(Instructions for the task): No pictures go in the copy; retype exactly the lines from the one with "[0:01.40-0:01.60]" through the last line of the records.

╭─ Data extracts

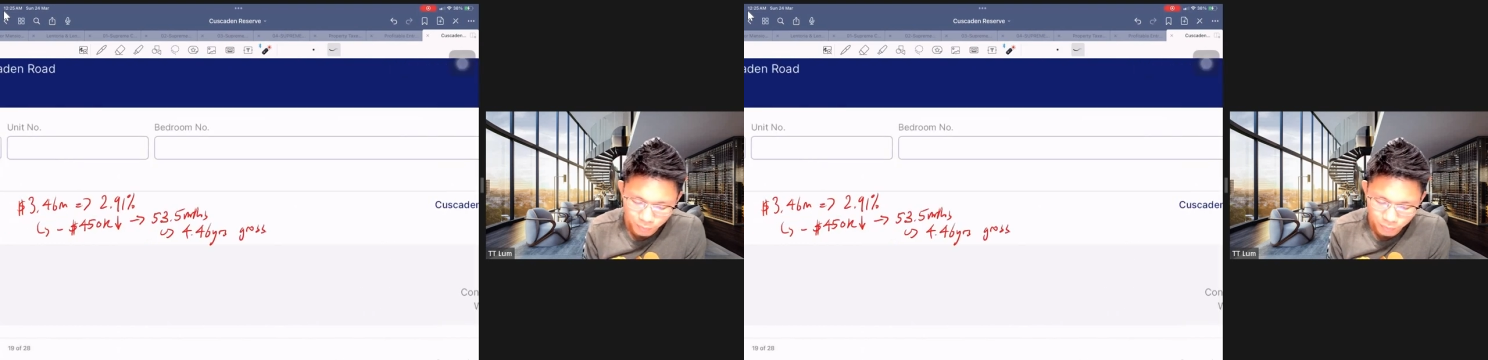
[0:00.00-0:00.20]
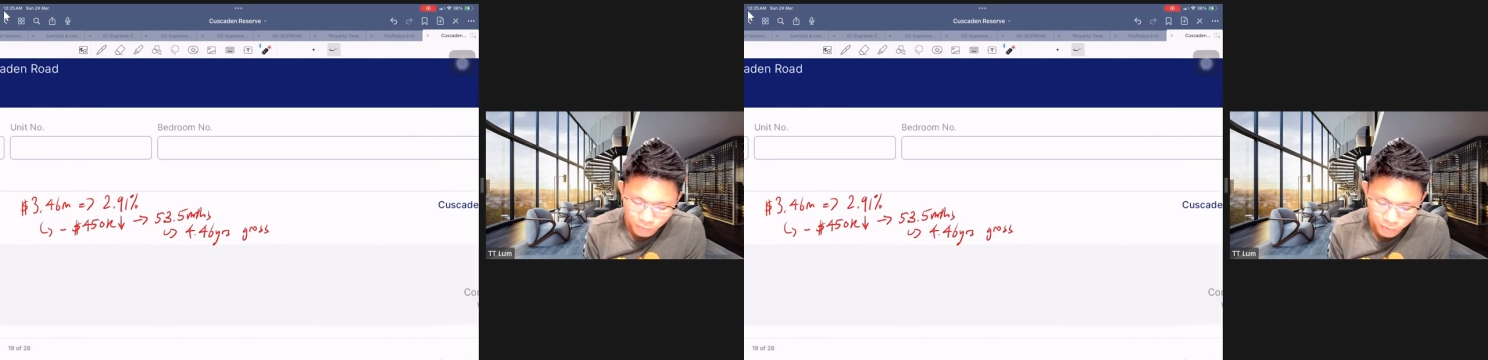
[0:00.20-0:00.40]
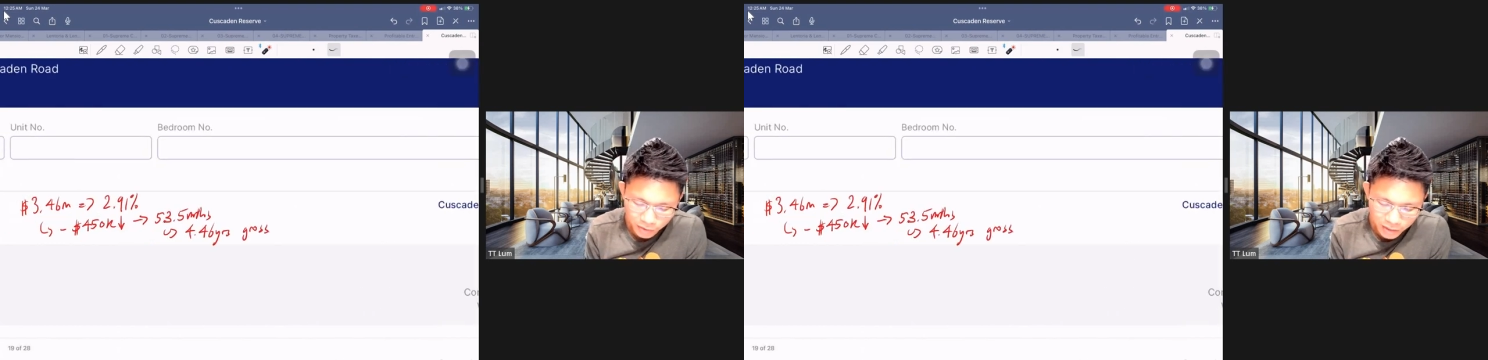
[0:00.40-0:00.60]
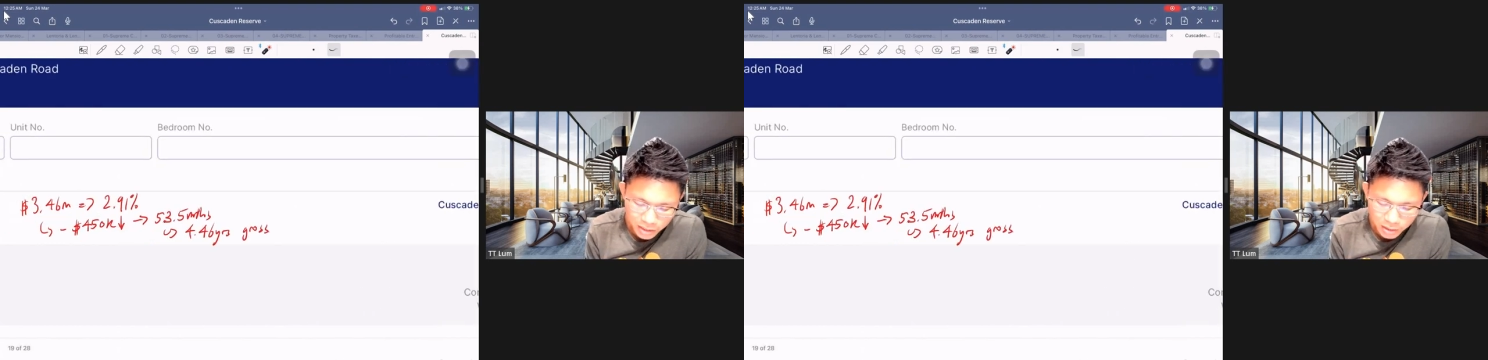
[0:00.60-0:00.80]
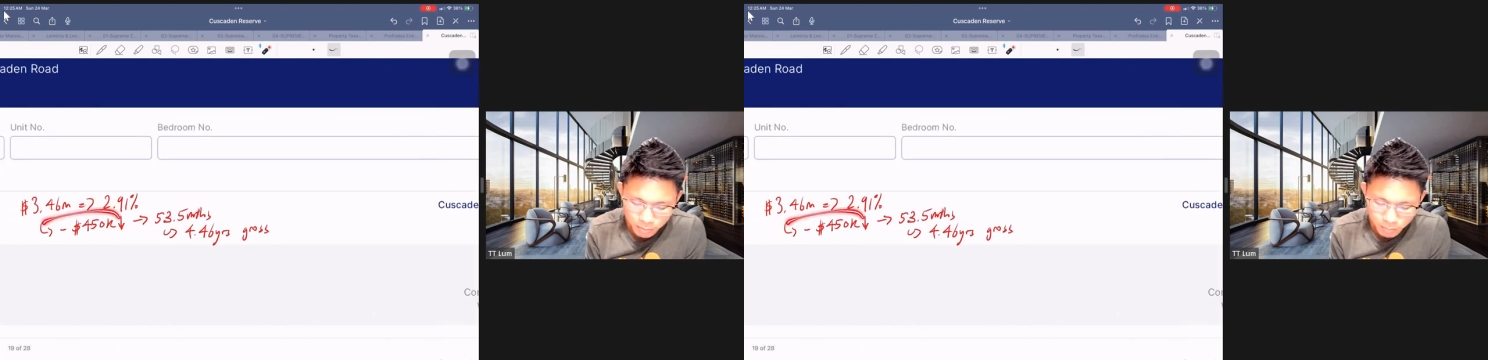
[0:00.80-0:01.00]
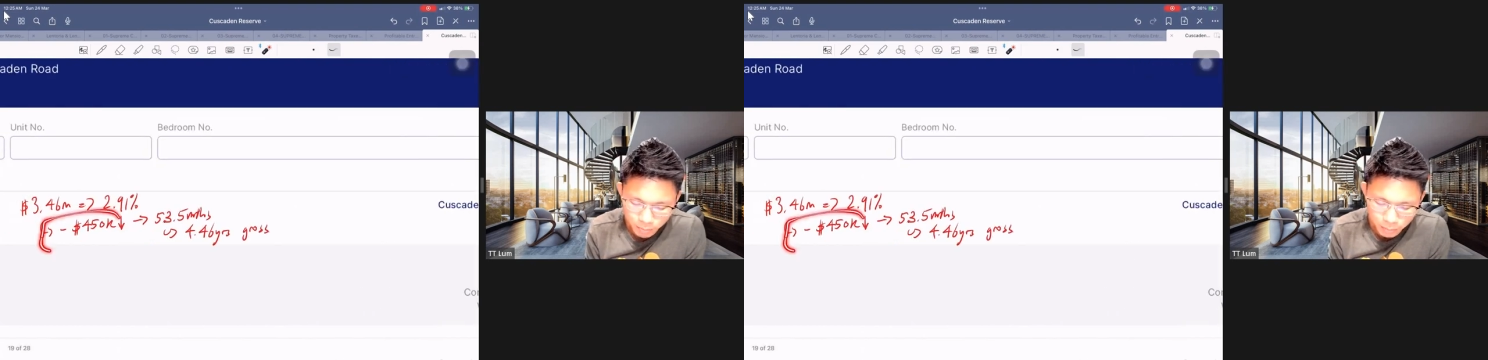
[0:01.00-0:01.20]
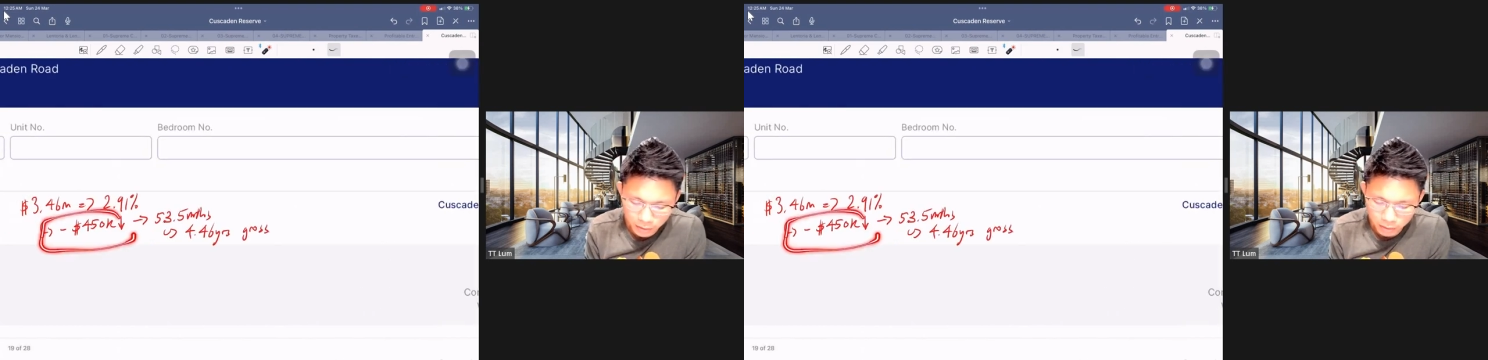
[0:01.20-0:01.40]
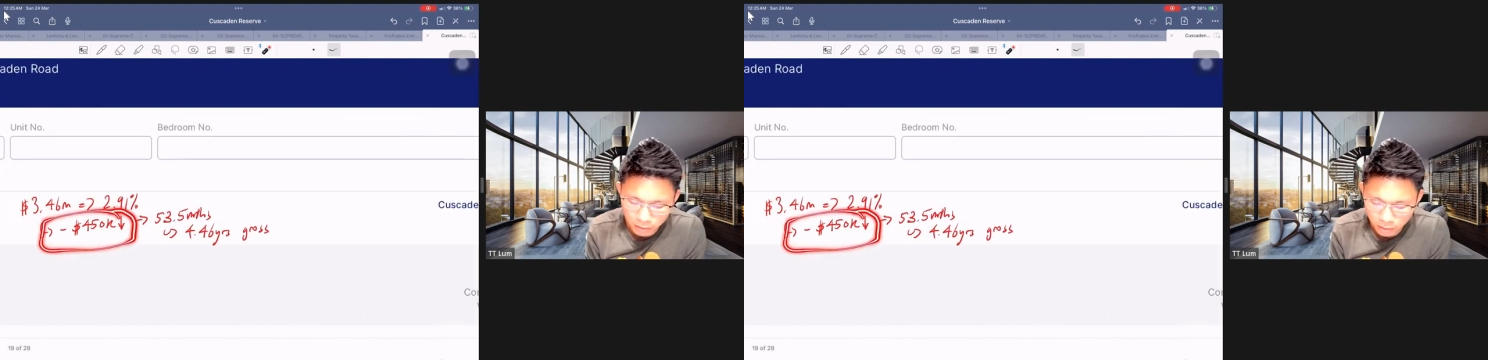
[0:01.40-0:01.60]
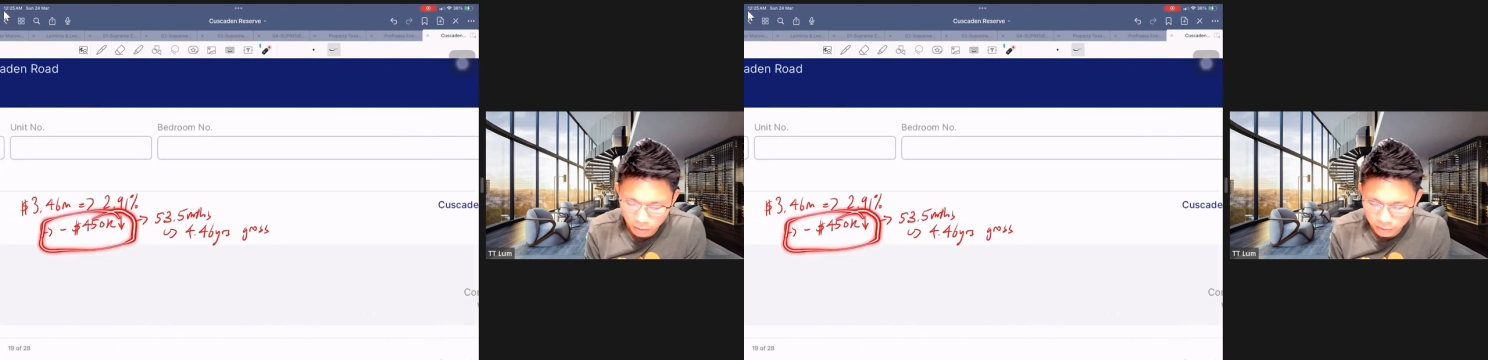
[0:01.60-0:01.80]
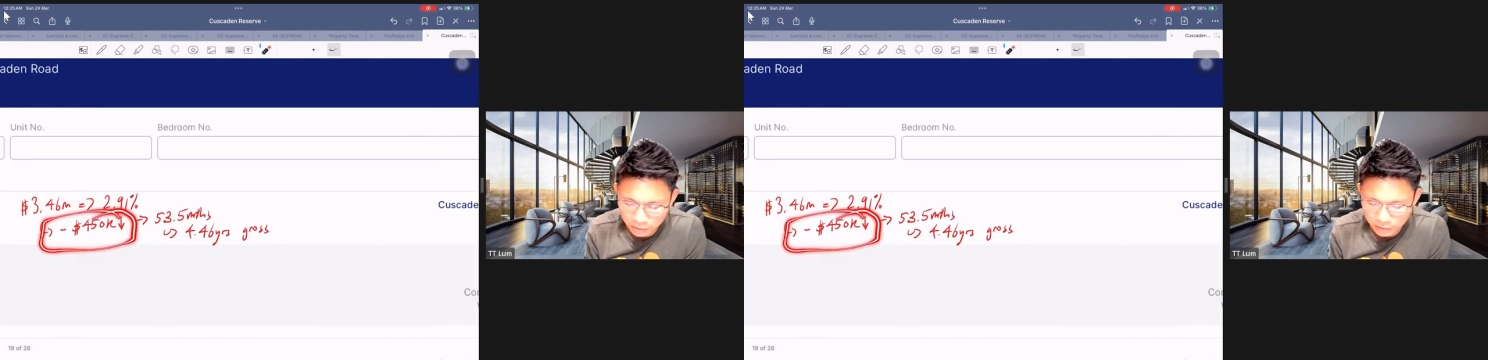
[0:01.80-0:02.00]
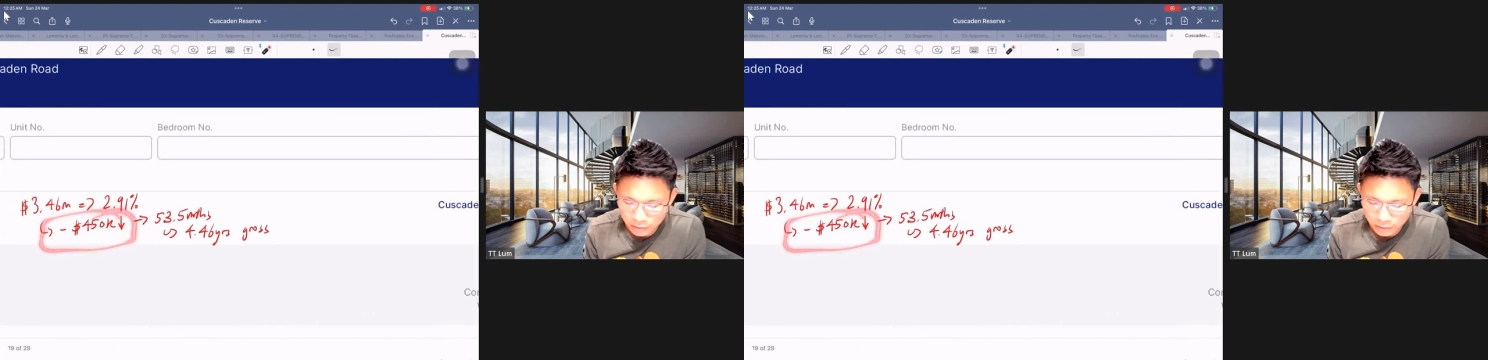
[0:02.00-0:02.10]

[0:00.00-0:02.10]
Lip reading: this paper loss.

╰─

(Response box):
[0:01.40-0:01.60]
[0:01.60-0:01.80]
[0:01.80-0:02.00]
[0:02.00-0:02.10]

[0:00.00-0:02.10]
Lip reading: this paper loss.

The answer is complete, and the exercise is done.